To do: Without the pictures, give the entries below again exactly as written.

(Dataset entries)
******

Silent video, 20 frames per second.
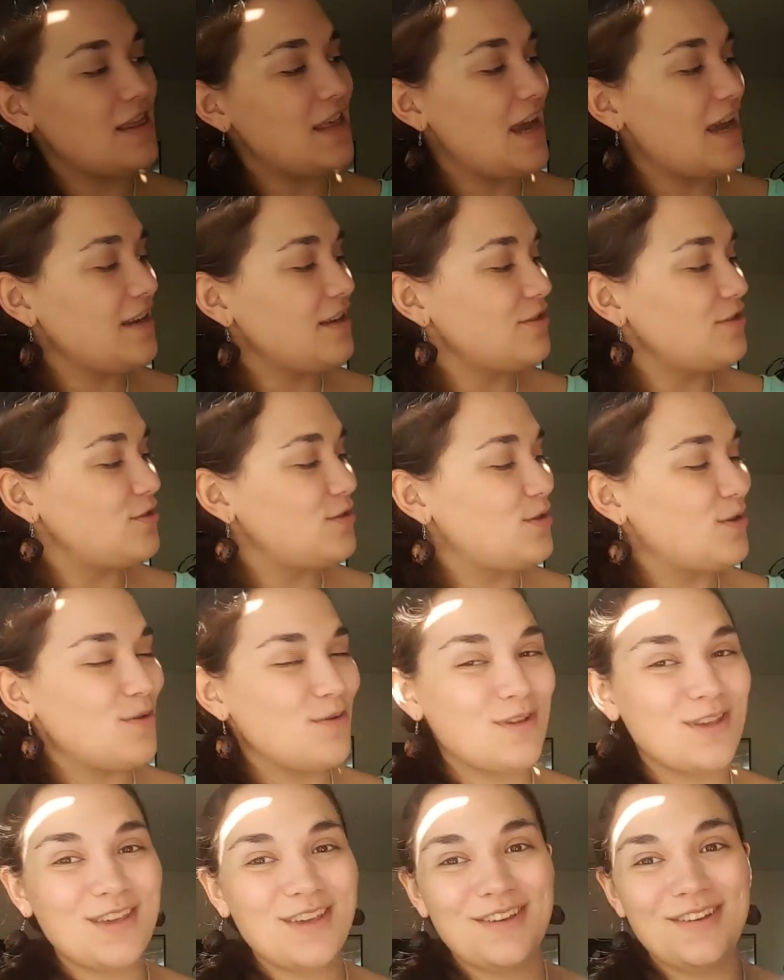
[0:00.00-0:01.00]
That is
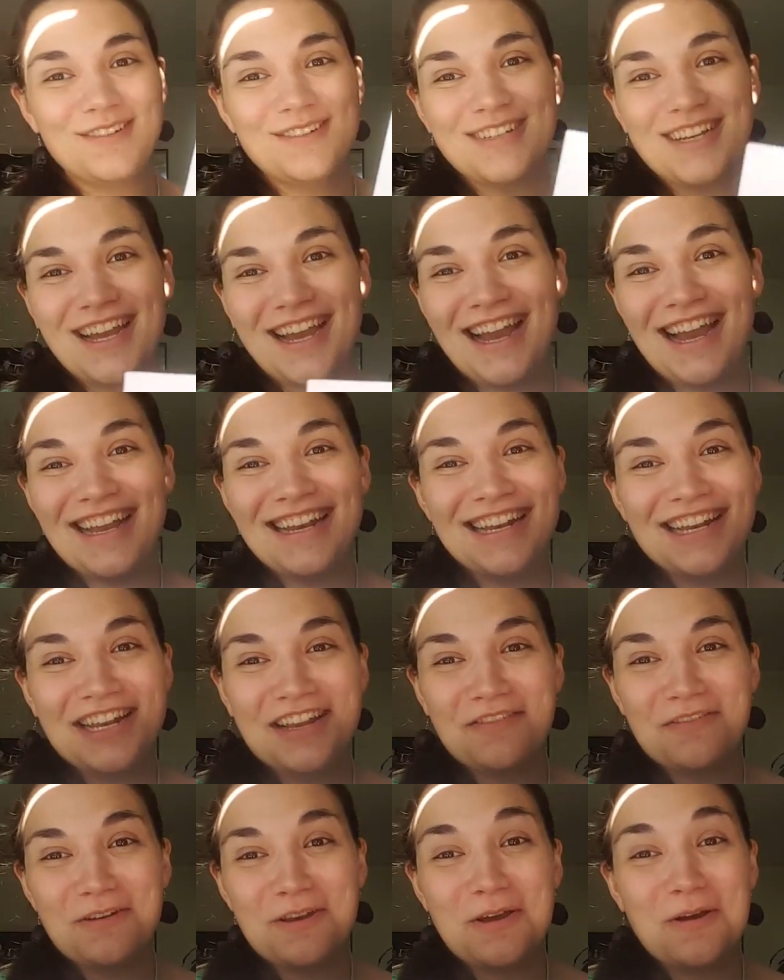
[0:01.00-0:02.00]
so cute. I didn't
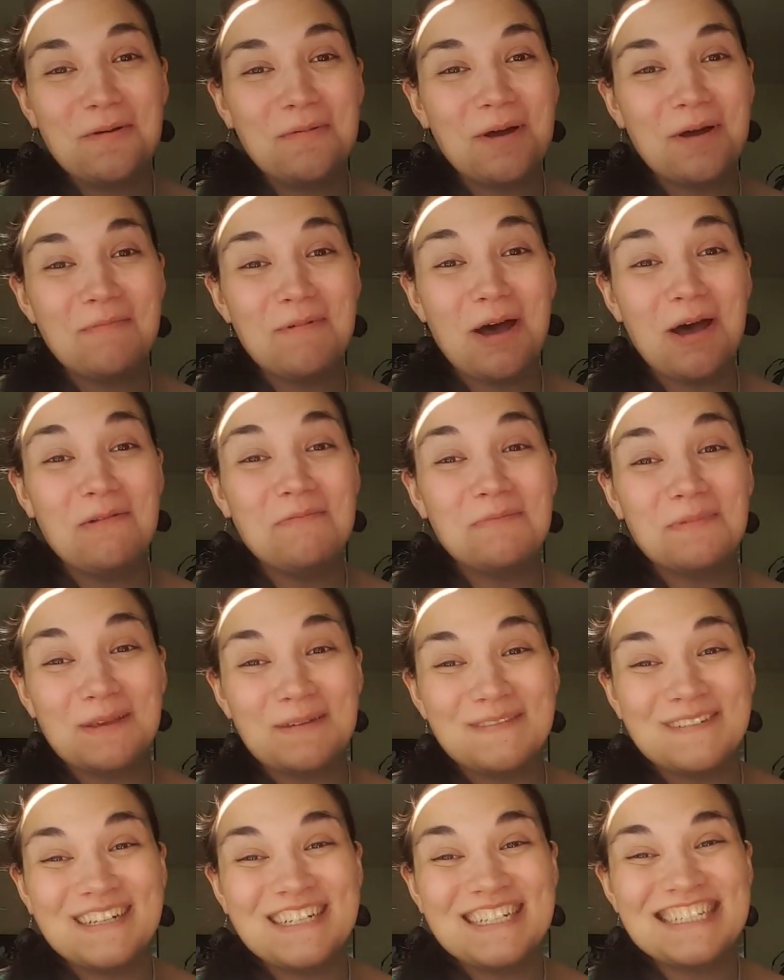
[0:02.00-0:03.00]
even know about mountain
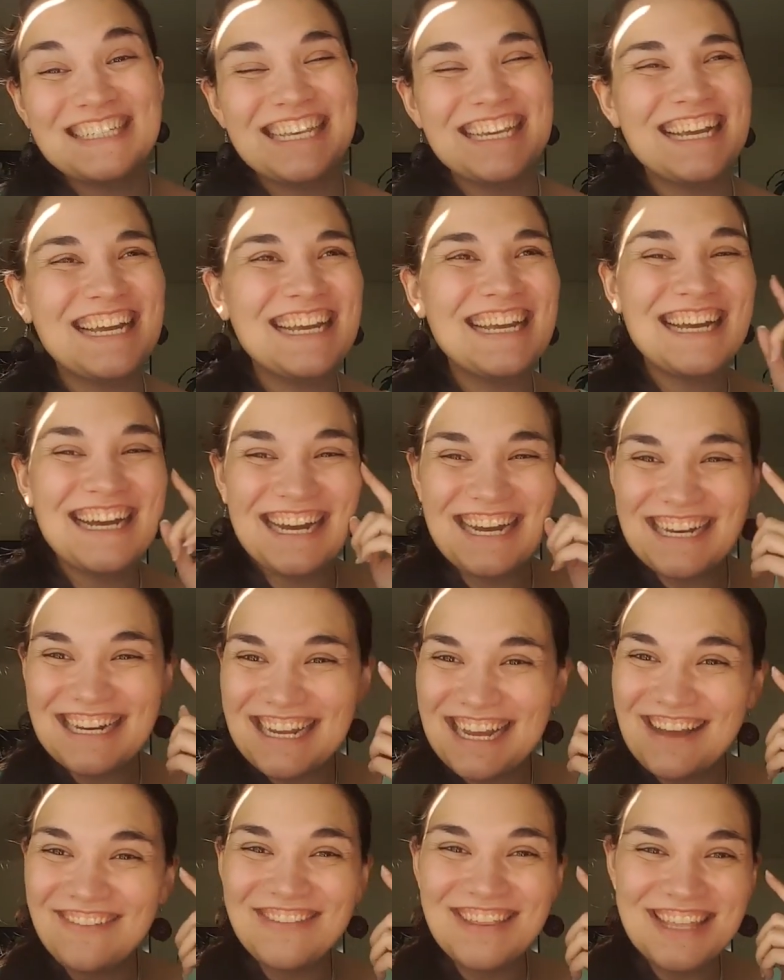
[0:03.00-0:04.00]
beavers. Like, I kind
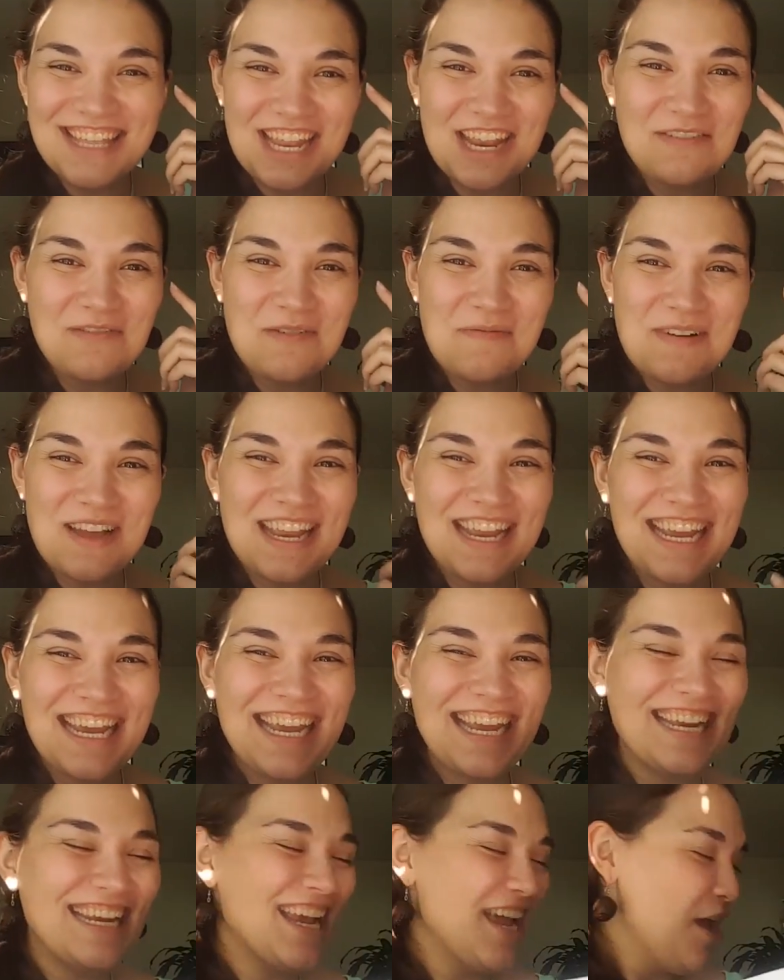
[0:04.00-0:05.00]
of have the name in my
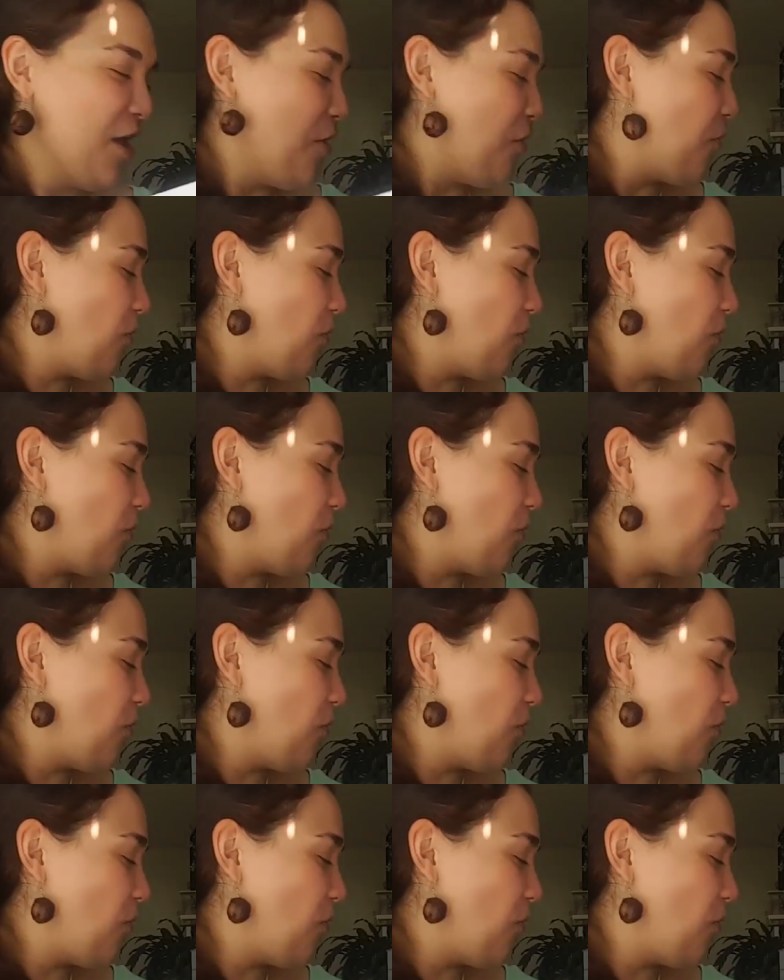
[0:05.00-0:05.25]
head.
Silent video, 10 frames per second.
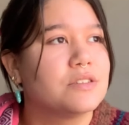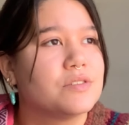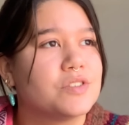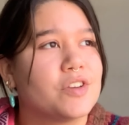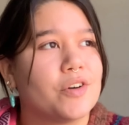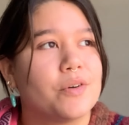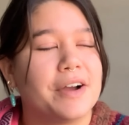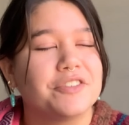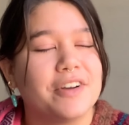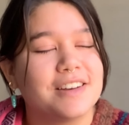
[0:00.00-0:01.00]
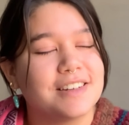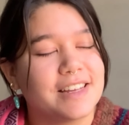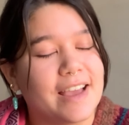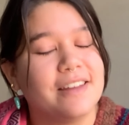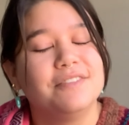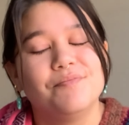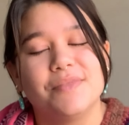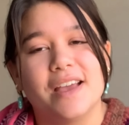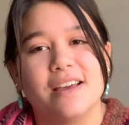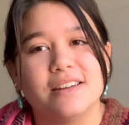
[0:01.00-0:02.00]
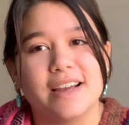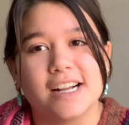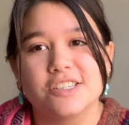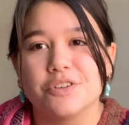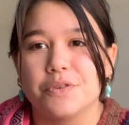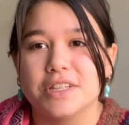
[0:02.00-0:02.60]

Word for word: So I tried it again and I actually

******

Response to the exercise:
Silent video, 20 frames per second.
[0:00.00-0:01.00]
That is
[0:01.00-0:02.00]
so cute. I didn't
[0:02.00-0:03.00]
even know about mountain
[0:03.00-0:04.00]
beavers. Like, I kind
[0:04.00-0:05.00]
of have the name in my
[0:05.00-0:05.25]
head.
Silent video, 10 frames per second.
[0:00.00-0:01.00]
[0:01.00-0:02.00]
[0:02.00-0:02.60]

Word for word: So I tried it again and I actually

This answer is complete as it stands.